[Stored items]

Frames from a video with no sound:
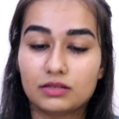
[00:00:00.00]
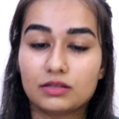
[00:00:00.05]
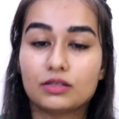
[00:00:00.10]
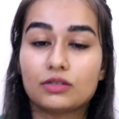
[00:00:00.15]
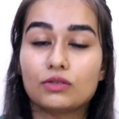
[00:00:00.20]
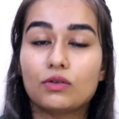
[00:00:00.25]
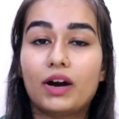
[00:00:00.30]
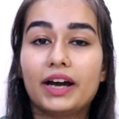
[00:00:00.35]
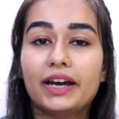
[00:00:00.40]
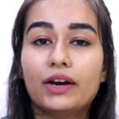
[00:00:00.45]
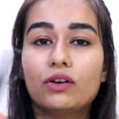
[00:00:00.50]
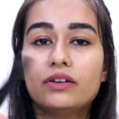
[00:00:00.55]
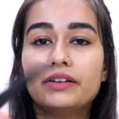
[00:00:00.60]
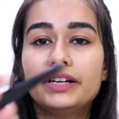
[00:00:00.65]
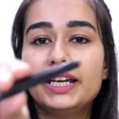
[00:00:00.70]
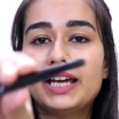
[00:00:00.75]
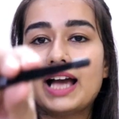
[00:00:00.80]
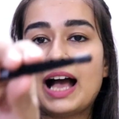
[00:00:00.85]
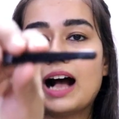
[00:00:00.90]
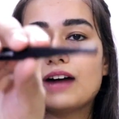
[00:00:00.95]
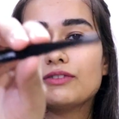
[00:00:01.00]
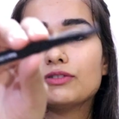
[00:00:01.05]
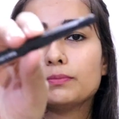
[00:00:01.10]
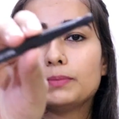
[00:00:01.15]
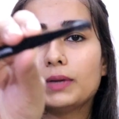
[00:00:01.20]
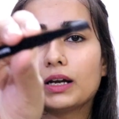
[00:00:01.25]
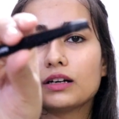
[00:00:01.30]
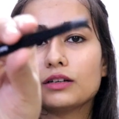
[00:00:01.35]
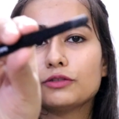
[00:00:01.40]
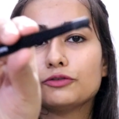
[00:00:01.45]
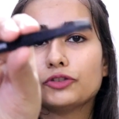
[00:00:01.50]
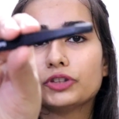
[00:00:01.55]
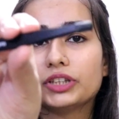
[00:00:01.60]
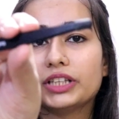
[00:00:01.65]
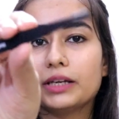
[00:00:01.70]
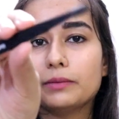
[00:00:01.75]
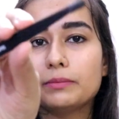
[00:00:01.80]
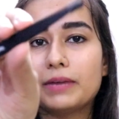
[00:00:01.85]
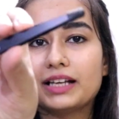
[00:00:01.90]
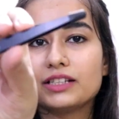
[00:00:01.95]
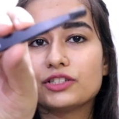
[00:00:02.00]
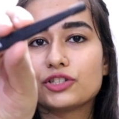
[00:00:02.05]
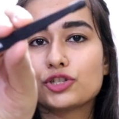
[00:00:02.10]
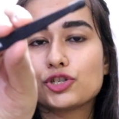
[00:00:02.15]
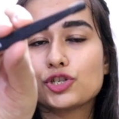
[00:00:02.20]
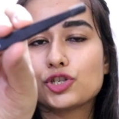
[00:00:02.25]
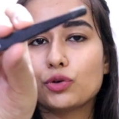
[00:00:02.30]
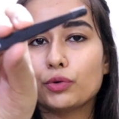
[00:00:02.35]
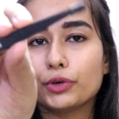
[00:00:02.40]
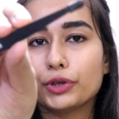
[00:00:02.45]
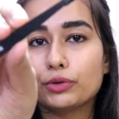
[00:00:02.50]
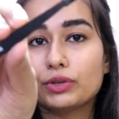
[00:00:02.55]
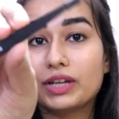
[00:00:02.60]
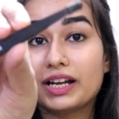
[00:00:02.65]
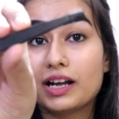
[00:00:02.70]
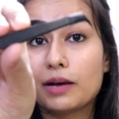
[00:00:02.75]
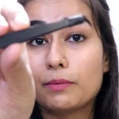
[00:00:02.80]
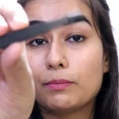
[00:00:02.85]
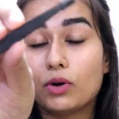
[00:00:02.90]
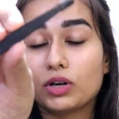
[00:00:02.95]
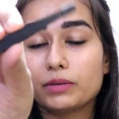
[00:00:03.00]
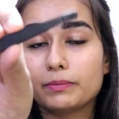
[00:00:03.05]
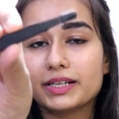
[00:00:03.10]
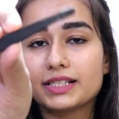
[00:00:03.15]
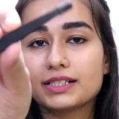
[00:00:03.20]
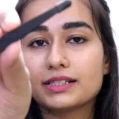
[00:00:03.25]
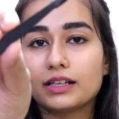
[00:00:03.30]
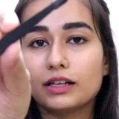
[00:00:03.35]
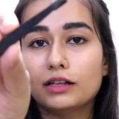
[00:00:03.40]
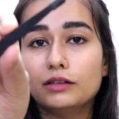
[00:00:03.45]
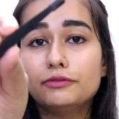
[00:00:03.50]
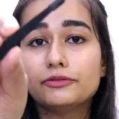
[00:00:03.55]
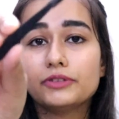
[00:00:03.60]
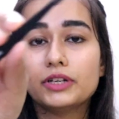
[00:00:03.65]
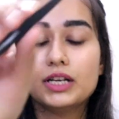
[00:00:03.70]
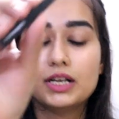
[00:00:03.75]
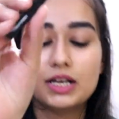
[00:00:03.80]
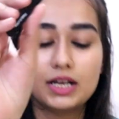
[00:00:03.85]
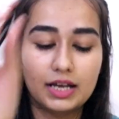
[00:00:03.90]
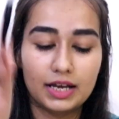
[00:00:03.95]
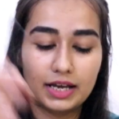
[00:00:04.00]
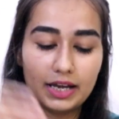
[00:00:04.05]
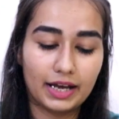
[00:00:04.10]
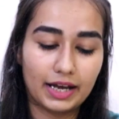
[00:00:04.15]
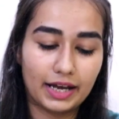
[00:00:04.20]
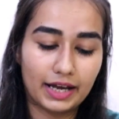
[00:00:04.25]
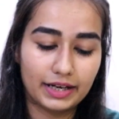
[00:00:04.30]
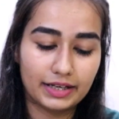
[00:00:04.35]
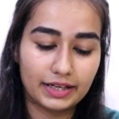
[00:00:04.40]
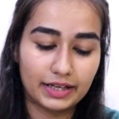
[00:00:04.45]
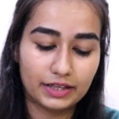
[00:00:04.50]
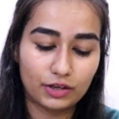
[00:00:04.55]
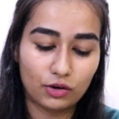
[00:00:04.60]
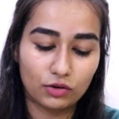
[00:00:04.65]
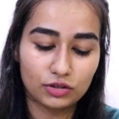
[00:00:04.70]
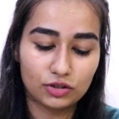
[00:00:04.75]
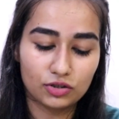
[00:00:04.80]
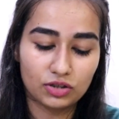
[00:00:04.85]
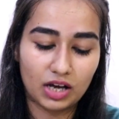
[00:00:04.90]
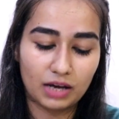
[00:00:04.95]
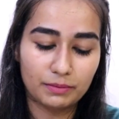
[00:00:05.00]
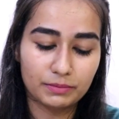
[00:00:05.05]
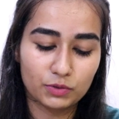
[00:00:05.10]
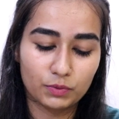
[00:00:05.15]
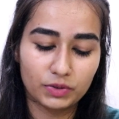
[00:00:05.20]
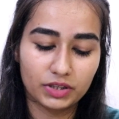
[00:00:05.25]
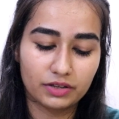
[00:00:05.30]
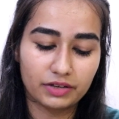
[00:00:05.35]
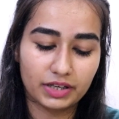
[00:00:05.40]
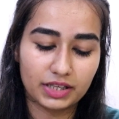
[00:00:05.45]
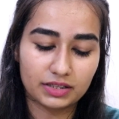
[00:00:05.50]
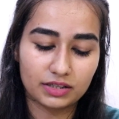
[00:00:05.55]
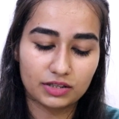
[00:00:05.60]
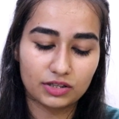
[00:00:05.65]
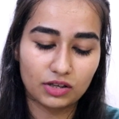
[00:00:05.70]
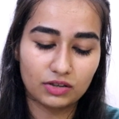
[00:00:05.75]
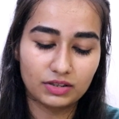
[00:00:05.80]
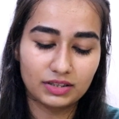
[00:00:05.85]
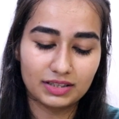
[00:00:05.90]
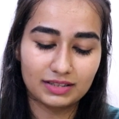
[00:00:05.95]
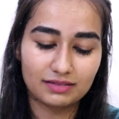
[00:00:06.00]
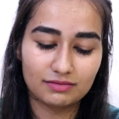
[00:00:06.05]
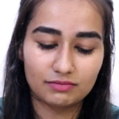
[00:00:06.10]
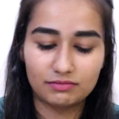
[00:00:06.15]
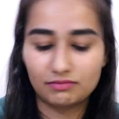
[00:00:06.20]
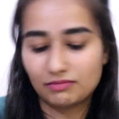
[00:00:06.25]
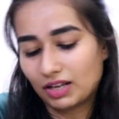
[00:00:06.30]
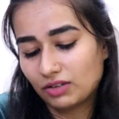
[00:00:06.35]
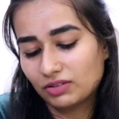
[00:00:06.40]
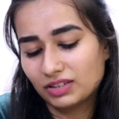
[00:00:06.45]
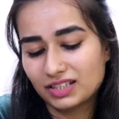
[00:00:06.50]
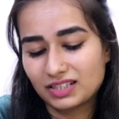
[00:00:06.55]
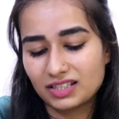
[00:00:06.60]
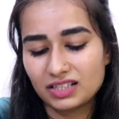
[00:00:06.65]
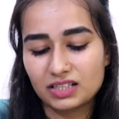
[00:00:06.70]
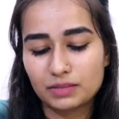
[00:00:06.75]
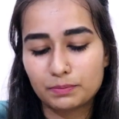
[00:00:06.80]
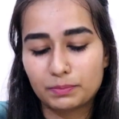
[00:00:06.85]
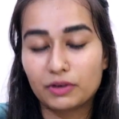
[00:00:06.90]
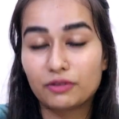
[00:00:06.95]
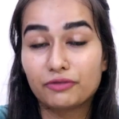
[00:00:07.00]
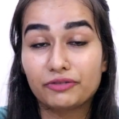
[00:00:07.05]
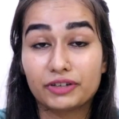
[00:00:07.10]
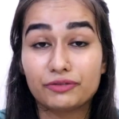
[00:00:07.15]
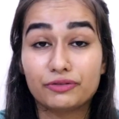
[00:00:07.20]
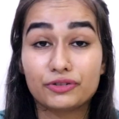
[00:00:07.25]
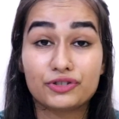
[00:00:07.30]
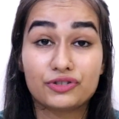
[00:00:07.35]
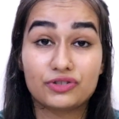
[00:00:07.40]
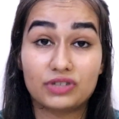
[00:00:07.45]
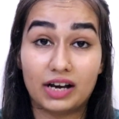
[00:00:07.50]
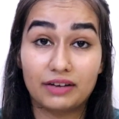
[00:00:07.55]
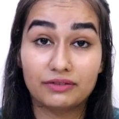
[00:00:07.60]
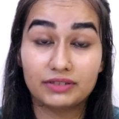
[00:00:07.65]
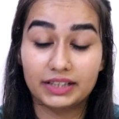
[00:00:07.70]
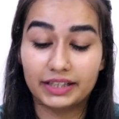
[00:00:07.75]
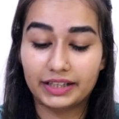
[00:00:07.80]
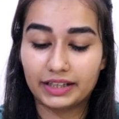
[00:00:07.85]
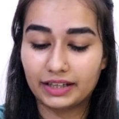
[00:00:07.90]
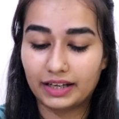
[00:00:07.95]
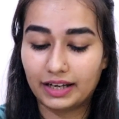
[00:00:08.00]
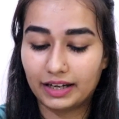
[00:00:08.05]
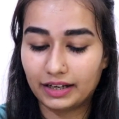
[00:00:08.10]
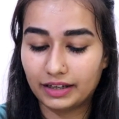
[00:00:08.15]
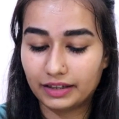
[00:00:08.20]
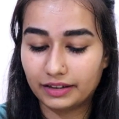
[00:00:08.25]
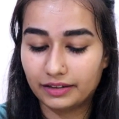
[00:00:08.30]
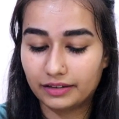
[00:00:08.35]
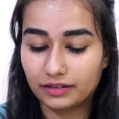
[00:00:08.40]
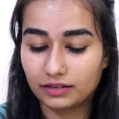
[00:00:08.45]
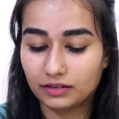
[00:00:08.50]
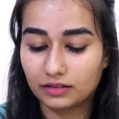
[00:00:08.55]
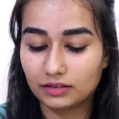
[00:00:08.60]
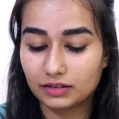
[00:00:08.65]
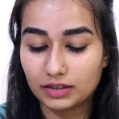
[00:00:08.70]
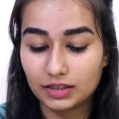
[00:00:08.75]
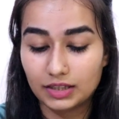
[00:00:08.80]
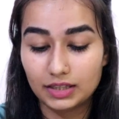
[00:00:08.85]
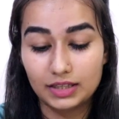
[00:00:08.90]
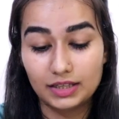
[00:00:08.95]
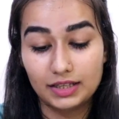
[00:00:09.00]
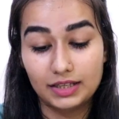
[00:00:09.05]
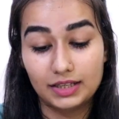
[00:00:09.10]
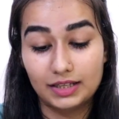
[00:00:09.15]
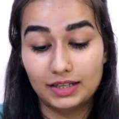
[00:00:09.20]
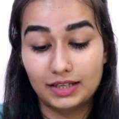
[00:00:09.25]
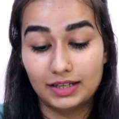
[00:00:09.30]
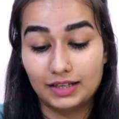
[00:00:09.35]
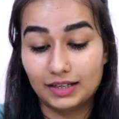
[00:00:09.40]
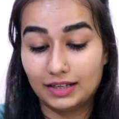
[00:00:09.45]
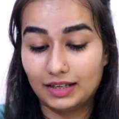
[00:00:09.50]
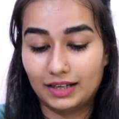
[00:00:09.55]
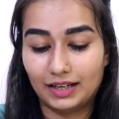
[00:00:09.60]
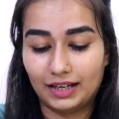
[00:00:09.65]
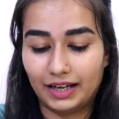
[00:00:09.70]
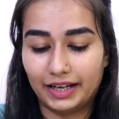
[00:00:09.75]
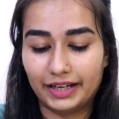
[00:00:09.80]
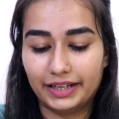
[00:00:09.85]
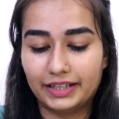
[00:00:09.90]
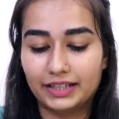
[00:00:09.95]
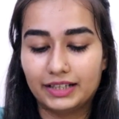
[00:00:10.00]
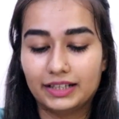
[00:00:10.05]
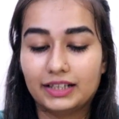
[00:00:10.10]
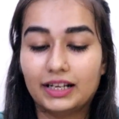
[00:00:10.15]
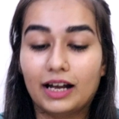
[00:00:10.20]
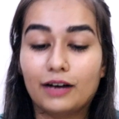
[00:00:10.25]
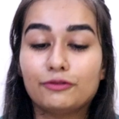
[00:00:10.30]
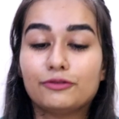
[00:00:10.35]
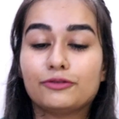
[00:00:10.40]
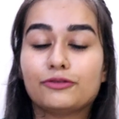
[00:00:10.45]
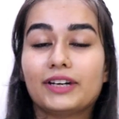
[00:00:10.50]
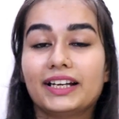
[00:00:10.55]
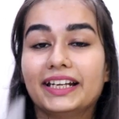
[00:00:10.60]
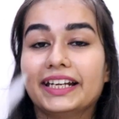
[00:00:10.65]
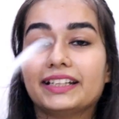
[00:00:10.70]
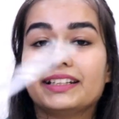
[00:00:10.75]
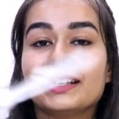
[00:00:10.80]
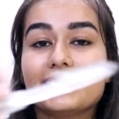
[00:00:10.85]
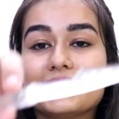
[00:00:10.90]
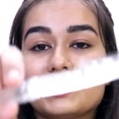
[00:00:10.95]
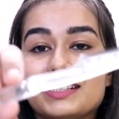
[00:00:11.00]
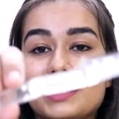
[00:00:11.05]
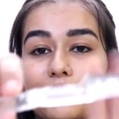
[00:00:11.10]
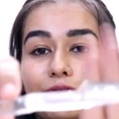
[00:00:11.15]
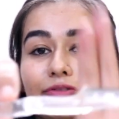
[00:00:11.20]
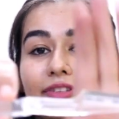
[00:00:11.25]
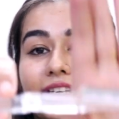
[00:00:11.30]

so I already have a plucker for them. I'll just show you that I bought myself, and it also comes with a razor. So now this is perfect for traveling, and I love collecting stuff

- _BRIEF_
Copy exactly the lines of the entries above from the one containing "[00:00:04.15]" through the one containing "[00:00:07.65]". Both end lines count; pictures do not.

- _RESPONSE BOX_
[00:00:04.15]
[00:00:04.20]
[00:00:04.25]
[00:00:04.30]
[00:00:04.35]
[00:00:04.40]
[00:00:04.45]
[00:00:04.50]
[00:00:04.55]
[00:00:04.60]
[00:00:04.65]
[00:00:04.70]
[00:00:04.75]
[00:00:04.80]
[00:00:04.85]
[00:00:04.90]
[00:00:04.95]
[00:00:05.00]
[00:00:05.05]
[00:00:05.10]
[00:00:05.15]
[00:00:05.20]
[00:00:05.25]
[00:00:05.30]
[00:00:05.35]
[00:00:05.40]
[00:00:05.45]
[00:00:05.50]
[00:00:05.55]
[00:00:05.60]
[00:00:05.65]
[00:00:05.70]
[00:00:05.75]
[00:00:05.80]
[00:00:05.85]
[00:00:05.90]
[00:00:05.95]
[00:00:06.00]
[00:00:06.05]
[00:00:06.10]
[00:00:06.15]
[00:00:06.20]
[00:00:06.25]
[00:00:06.30]
[00:00:06.35]
[00:00:06.40]
[00:00:06.45]
[00:00:06.50]
[00:00:06.55]
[00:00:06.60]
[00:00:06.65]
[00:00:06.70]
[00:00:06.75]
[00:00:06.80]
[00:00:06.85]
[00:00:06.90]
[00:00:06.95]
[00:00:07.00]
[00:00:07.05]
[00:00:07.10]
[00:00:07.15]
[00:00:07.20]
[00:00:07.25]
[00:00:07.30]
[00:00:07.35]
[00:00:07.40]
[00:00:07.45]
[00:00:07.50]
[00:00:07.55]
[00:00:07.60]
[00:00:07.65]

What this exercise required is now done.